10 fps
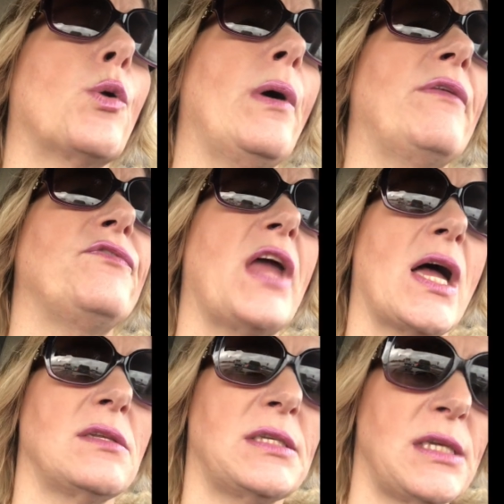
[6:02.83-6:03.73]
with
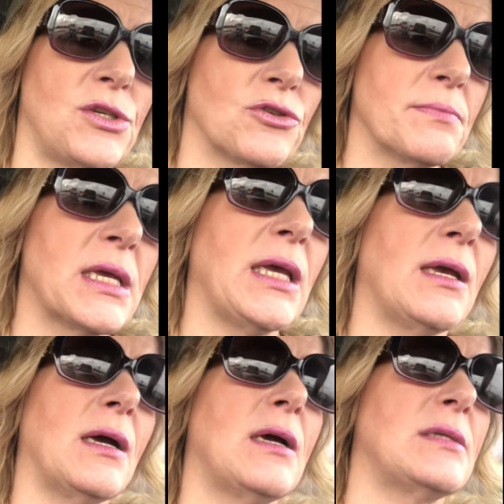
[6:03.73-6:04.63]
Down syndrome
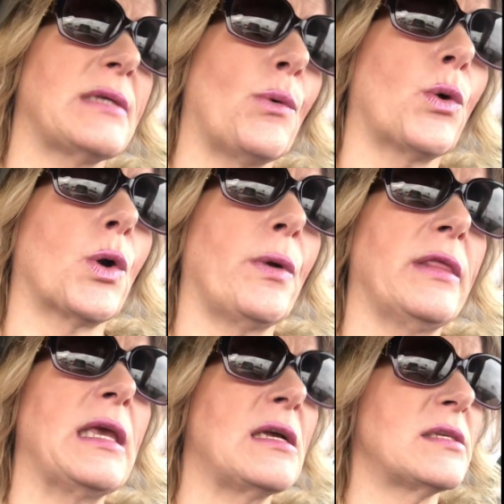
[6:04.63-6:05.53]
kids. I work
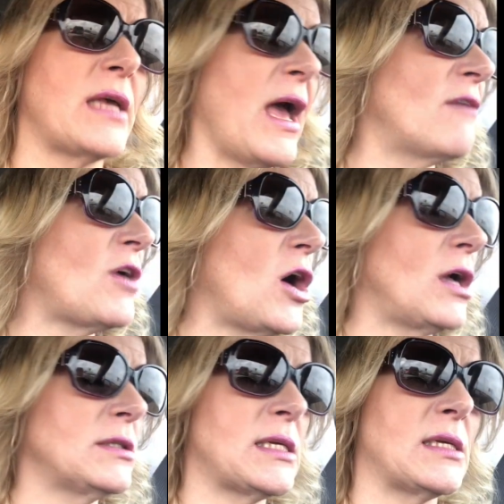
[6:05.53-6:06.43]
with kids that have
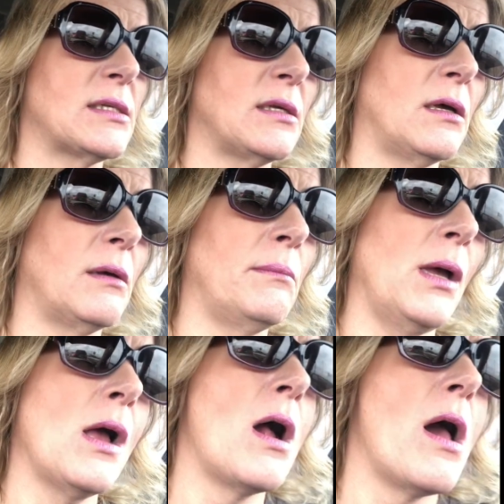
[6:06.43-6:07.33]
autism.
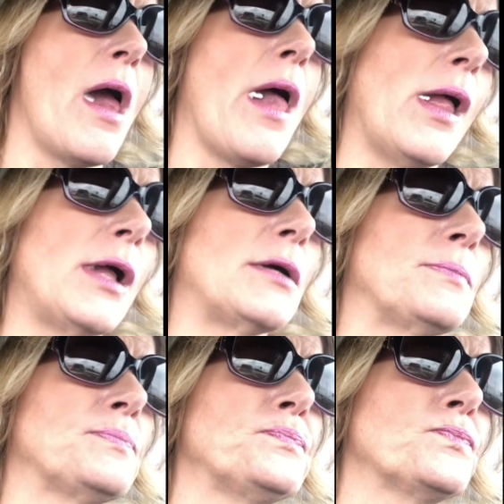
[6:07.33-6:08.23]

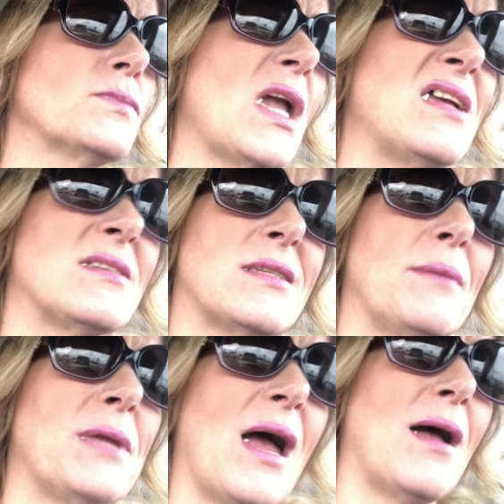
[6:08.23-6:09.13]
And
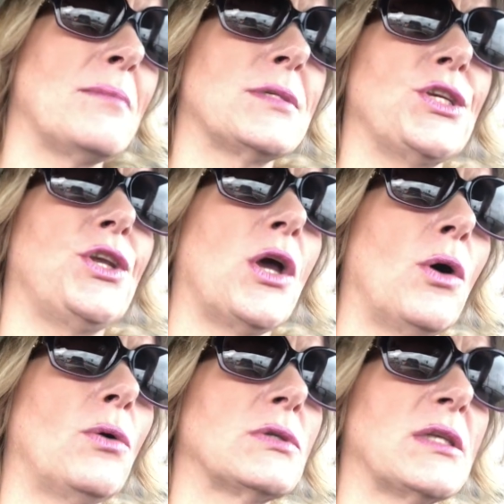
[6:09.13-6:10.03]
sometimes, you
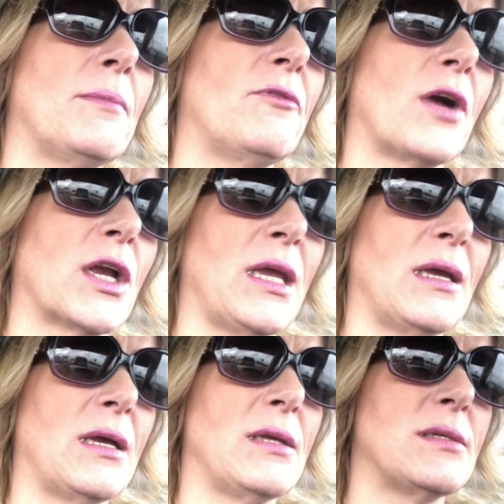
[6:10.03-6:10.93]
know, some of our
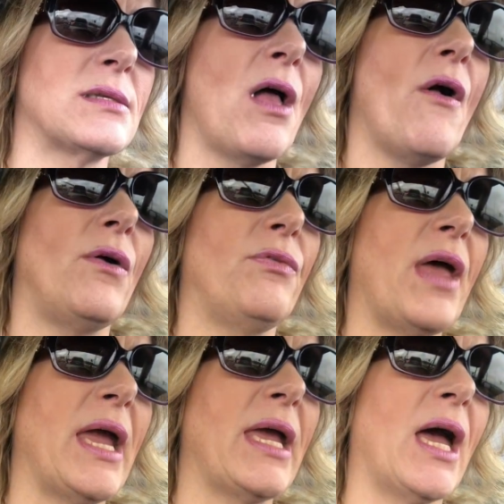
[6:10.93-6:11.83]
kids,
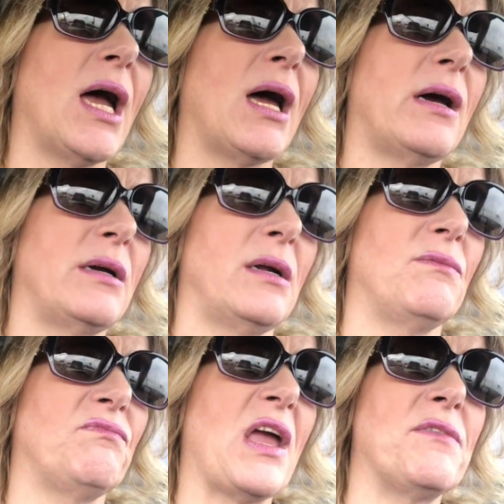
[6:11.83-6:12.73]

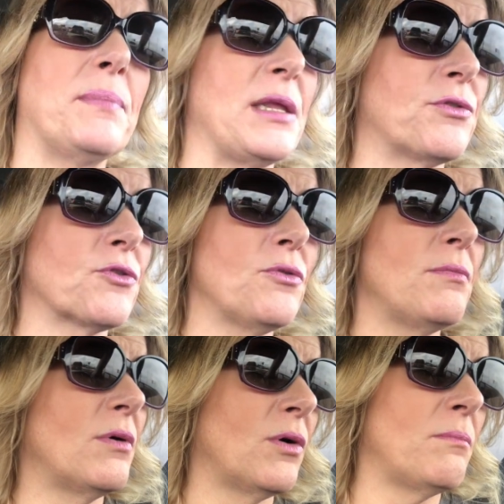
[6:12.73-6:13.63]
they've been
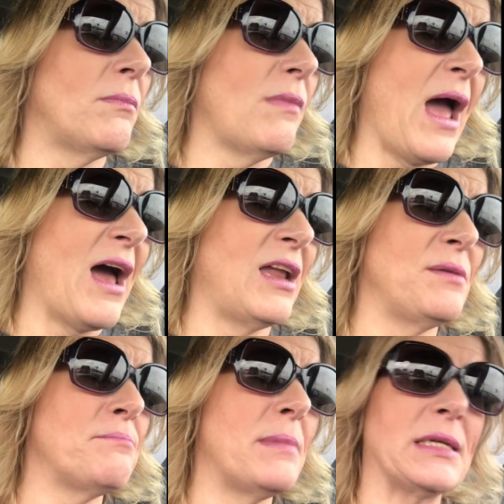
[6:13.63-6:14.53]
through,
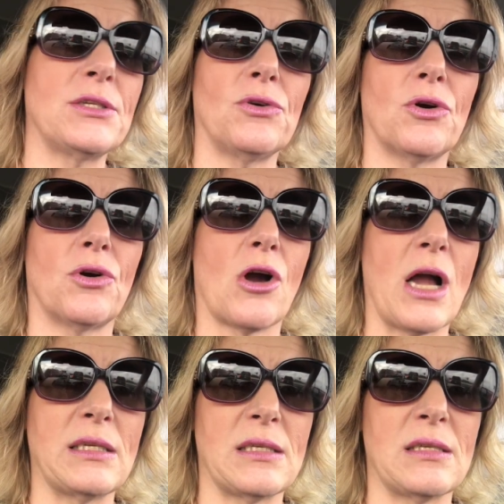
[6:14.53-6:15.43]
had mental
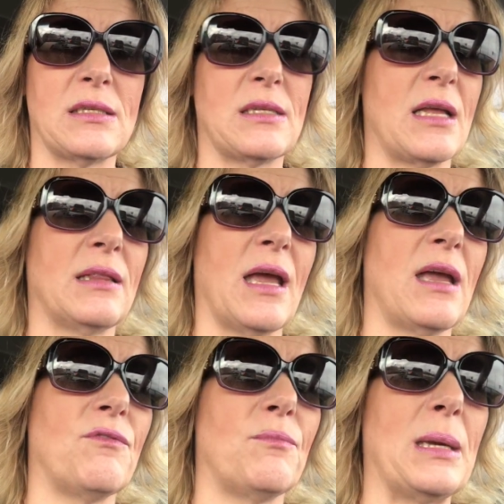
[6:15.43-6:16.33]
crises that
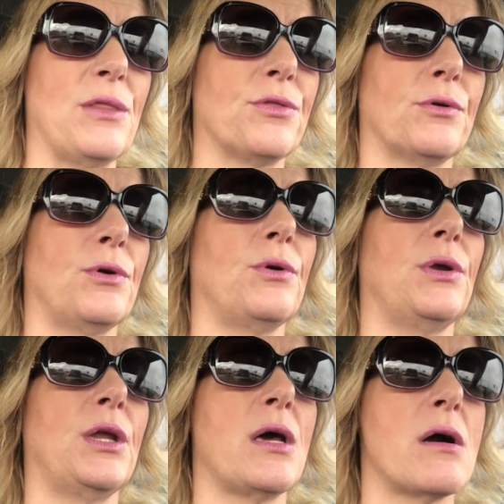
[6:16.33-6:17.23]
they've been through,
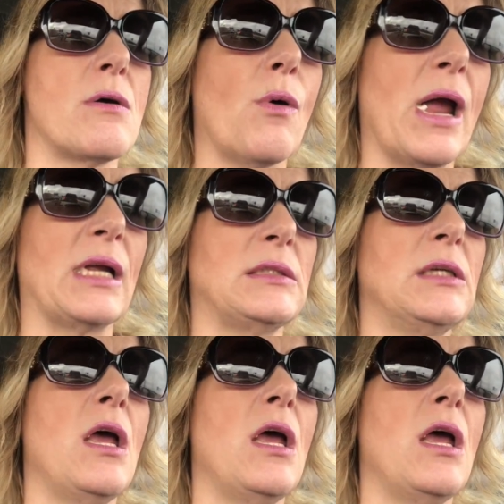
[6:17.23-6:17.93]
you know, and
------------------------
- EXERCISE GOAL:
Can you restate all the records above word for word while dropping the pictures?

- TASK ANSWER:
10 fps
[6:02.83-6:03.73]
with
[6:03.73-6:04.63]
Down syndrome
[6:04.63-6:05.53]
kids. I work
[6:05.53-6:06.43]
with kids that have
[6:06.43-6:07.33]
autism.
[6:07.33-6:08.23]

[6:08.23-6:09.13]
And
[6:09.13-6:10.03]
sometimes, you
[6:10.03-6:10.93]
know, some of our
[6:10.93-6:11.83]
kids,
[6:11.83-6:12.73]

[6:12.73-6:13.63]
they've been
[6:13.63-6:14.53]
through,
[6:14.53-6:15.43]
had mental
[6:15.43-6:16.33]
crises that
[6:16.33-6:17.23]
they've been through,
[6:17.23-6:17.93]
you know, and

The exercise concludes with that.